One reason that war is less attractive than it used to be: People don't have as many kids. It's unusual, these days, for families to have more than one son. Parents don't want to see their one and only son go off to war. It would take an almost inconceivable crisis for the U.S. to consent to the draft armies of the past. Only a war with fission/fusion weapons could equal the body counts of WWI and WWII, because in such a war almost all the casualties would be civilians.
Another reason is that we're so far removed from Malthusian conditions that land isn't worth much.
SPARTANS!!!!!!!
I repeat.
As long as they're are women to love and conquer there will be war.
What if we develop cyber women that are sexier and funner? And maybe a distribution program so that each man gets one, would this end war? If so we could justify the redistribution scheme by labeling it a national defense program(and thereby legitimate force to most libertarians).
Cyber women, like any computer program, will only be as sexy or funny as the imagination of the person who wrote the program.
I'll stick to the real thing than something imagined by dorks.
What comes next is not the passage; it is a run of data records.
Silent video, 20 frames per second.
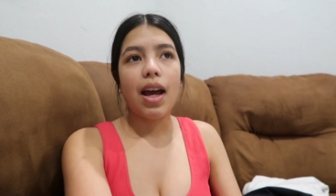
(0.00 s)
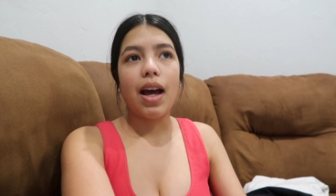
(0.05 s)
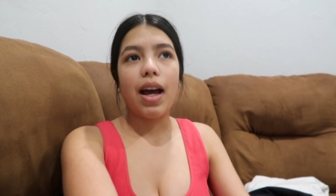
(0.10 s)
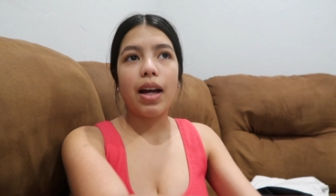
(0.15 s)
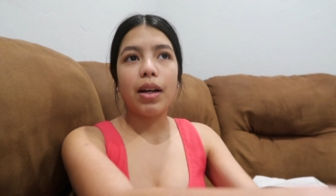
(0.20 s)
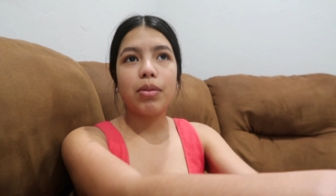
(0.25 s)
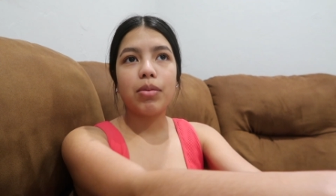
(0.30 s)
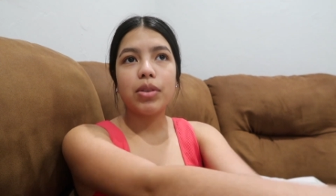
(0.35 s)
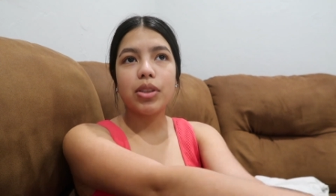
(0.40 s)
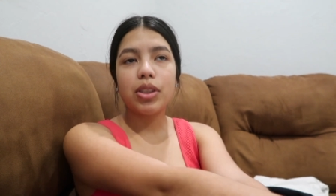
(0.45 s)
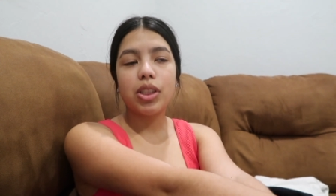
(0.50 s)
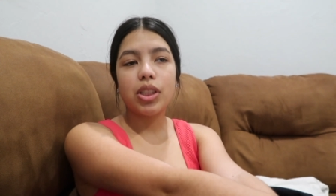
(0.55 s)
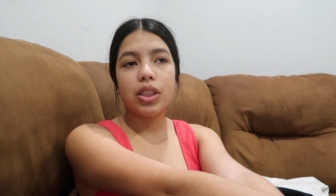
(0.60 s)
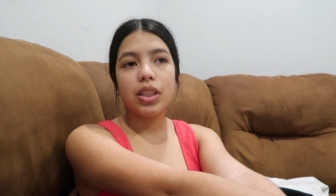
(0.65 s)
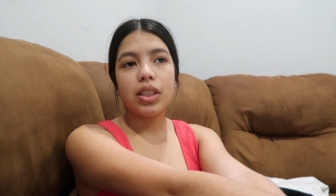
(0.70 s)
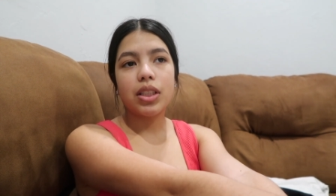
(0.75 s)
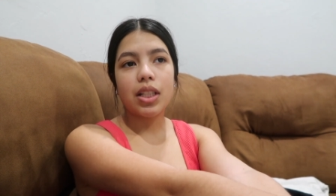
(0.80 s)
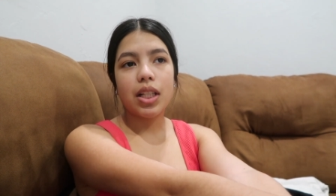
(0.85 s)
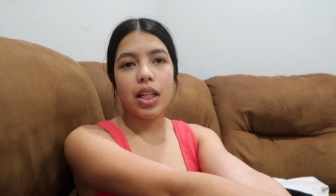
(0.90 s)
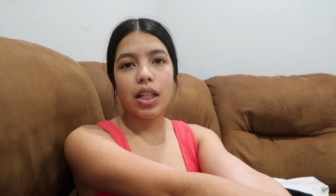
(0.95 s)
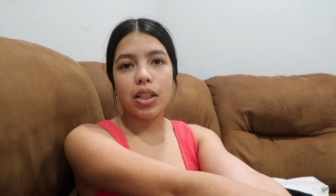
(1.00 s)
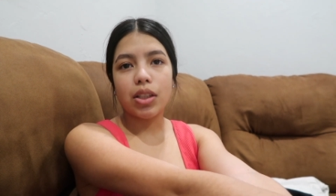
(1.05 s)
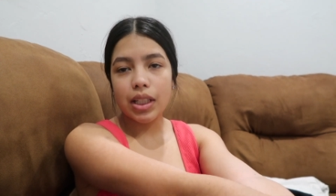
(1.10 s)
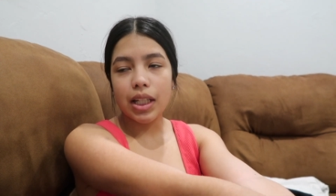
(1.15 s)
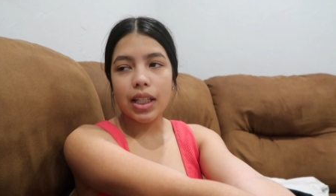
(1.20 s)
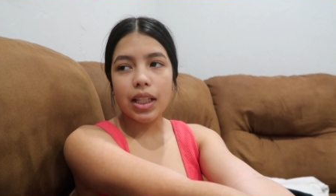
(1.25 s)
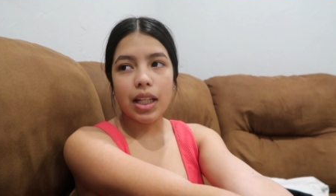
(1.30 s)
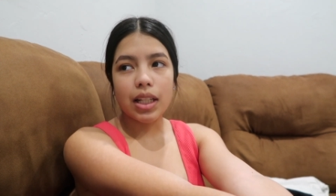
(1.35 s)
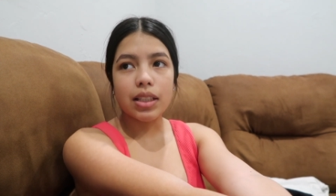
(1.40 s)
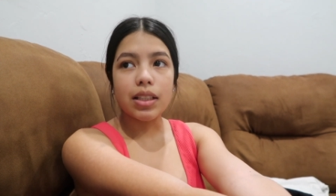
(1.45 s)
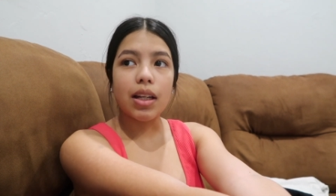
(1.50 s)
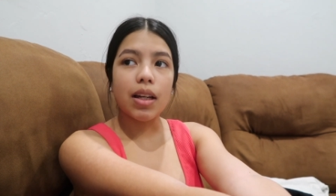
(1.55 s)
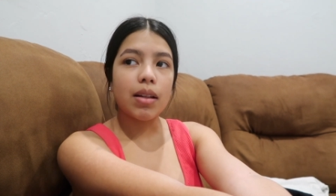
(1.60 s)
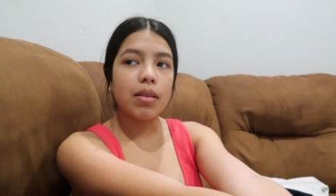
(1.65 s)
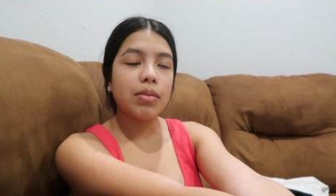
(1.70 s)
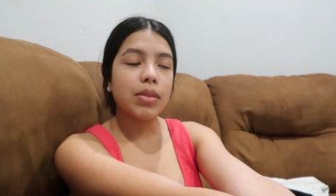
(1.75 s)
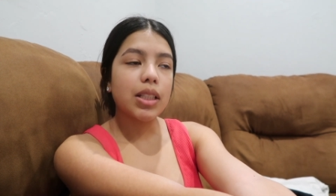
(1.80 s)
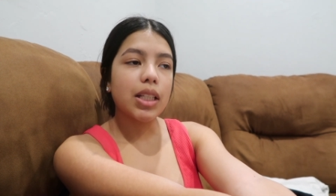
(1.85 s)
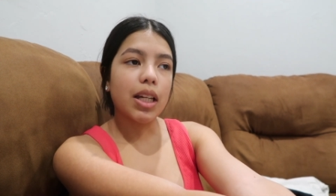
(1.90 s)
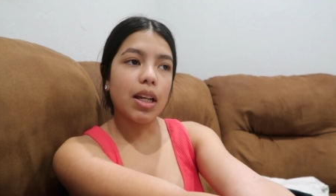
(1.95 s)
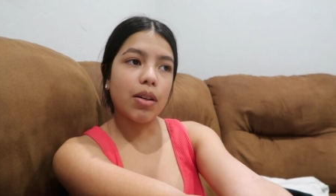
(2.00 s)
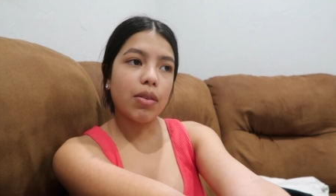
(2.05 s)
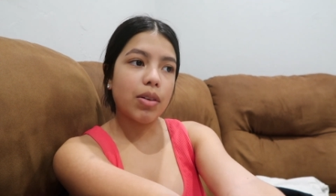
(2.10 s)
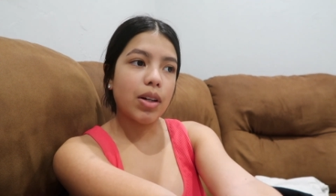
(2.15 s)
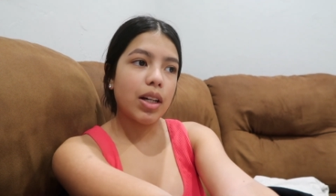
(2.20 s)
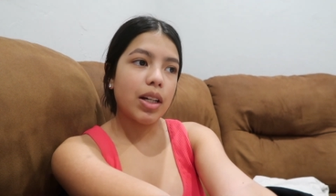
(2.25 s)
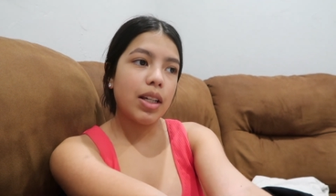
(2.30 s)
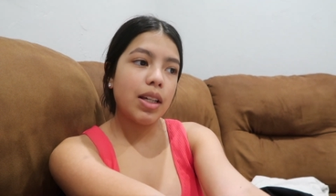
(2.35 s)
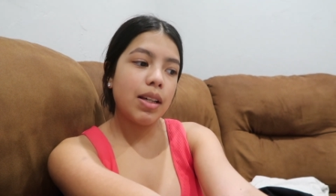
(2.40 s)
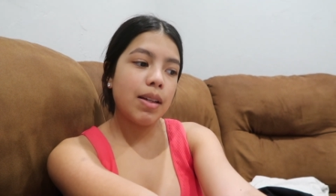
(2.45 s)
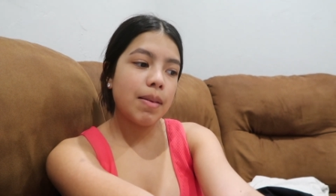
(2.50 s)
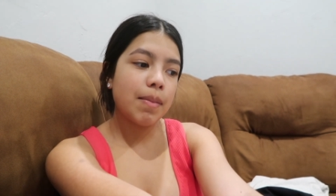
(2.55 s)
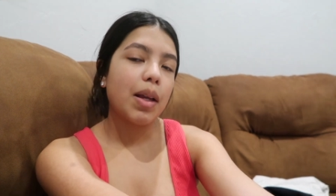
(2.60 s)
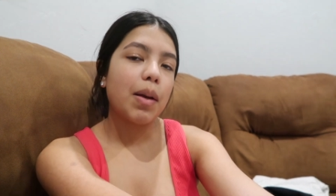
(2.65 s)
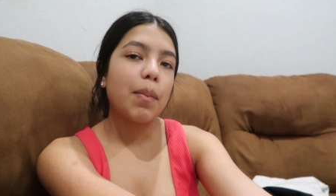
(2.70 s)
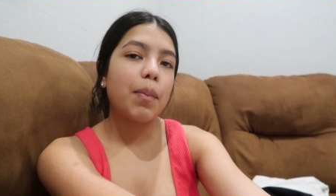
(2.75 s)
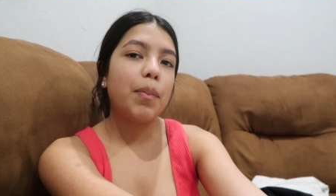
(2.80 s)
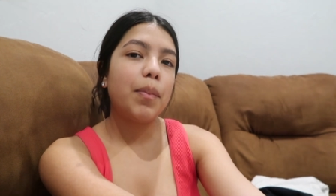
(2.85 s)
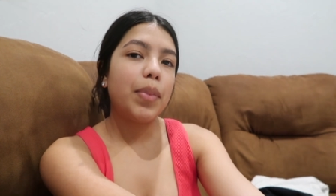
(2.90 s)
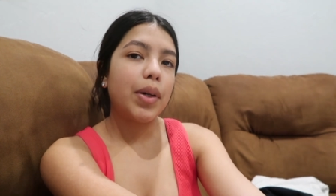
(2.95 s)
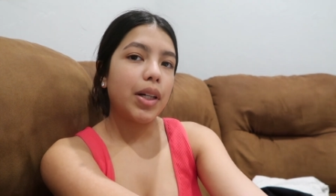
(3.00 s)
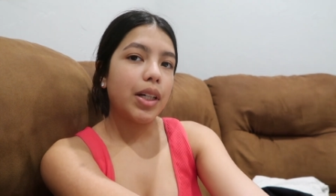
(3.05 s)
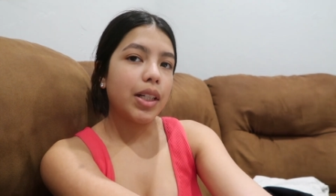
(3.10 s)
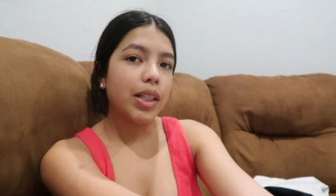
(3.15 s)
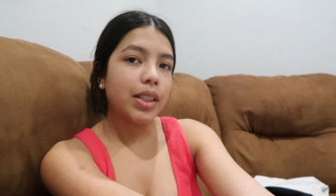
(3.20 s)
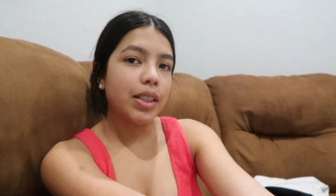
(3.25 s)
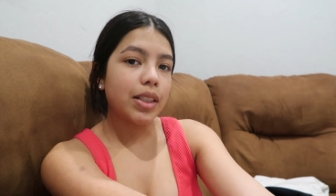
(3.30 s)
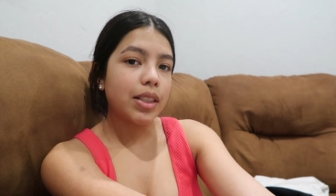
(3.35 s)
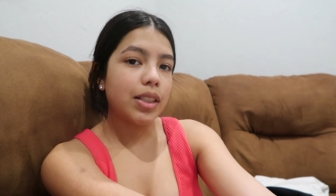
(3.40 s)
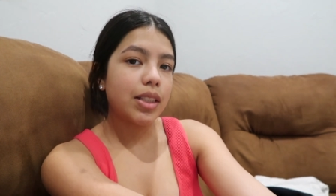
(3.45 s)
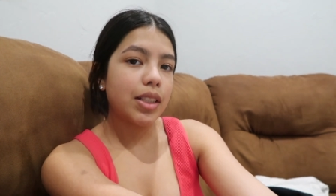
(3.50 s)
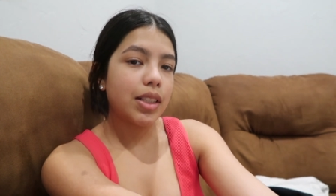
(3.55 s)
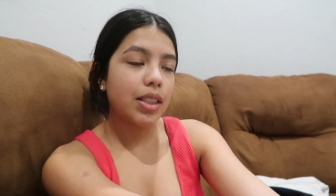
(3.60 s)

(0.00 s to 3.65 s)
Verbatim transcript: i would just like take that time to get ready but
Even if the real thing leads to war, poverty, and disease? What if we make the program highly customizable/moddable, then you could pick the traits and features you like. We can do this!
You underestimate the imaginations of dorks.
Your a dork and your cyber cooch would be a young boy, what the fuck do you know?
Wait, so what is this guy saying? He starts the abstract by attributing the decline to the "state-Leviathan," but ends the abstract by saying:
The article surveys possible factors behind the decrease, such as industrialization and rocketing economic growth, commercial interdependence, the liberal-democratic peace, social attitude change, nuclear deterrence, and UN peacekeeping forces. ... the specter of war continues to haunt the parts of the world less affected by many of the above developments
So... is it the pretty ordinary argument that industrialization, commerce, and liberal attitudes lead to a reduction in warfare? Or is it the state acting as centralized rule-maker and rule-enforcer? Because as we like to point out, there are plenty of strong nation-states in the world today with high rates of homicide.
As societies grow richer and more complex, war becomes less and less profitable. When nations consisted of small agrarian communities and city-states, it was commonplace to go to war simply to steal a neighbouring tribe's cattle. This was considered a profitable endeavor for the victors, and it provided a great incentive to go to war.
War is much more expensive nowadays, and standards of living are so much greater, that looting a country just doesn't provide enough to make it worthwhile. So war requires greater justifications now, and as the costs of war rise further, and the benefits become relatively devalued, it's just gets harder and harder to stir up the population to support it.
You mean more wealth is generated by trade than by plunder?
I never!
Are some articles at reason awkwardly titled? And how!
Over the hilsl and through the woods dude.
http://www.GetYourAnon.tk
Violence is higher under regimes that hew to a mercantilist line, violence decreases when freer trade becomes the norm.
Discuss
Maybe this: Those with warrior tendencies killed each other off increasing the proportion of "sheep" in the gene pool.
Also, the rise of monogamy kept sociopathic types from producing excessive progeny.
Tell this to the average welfare mom.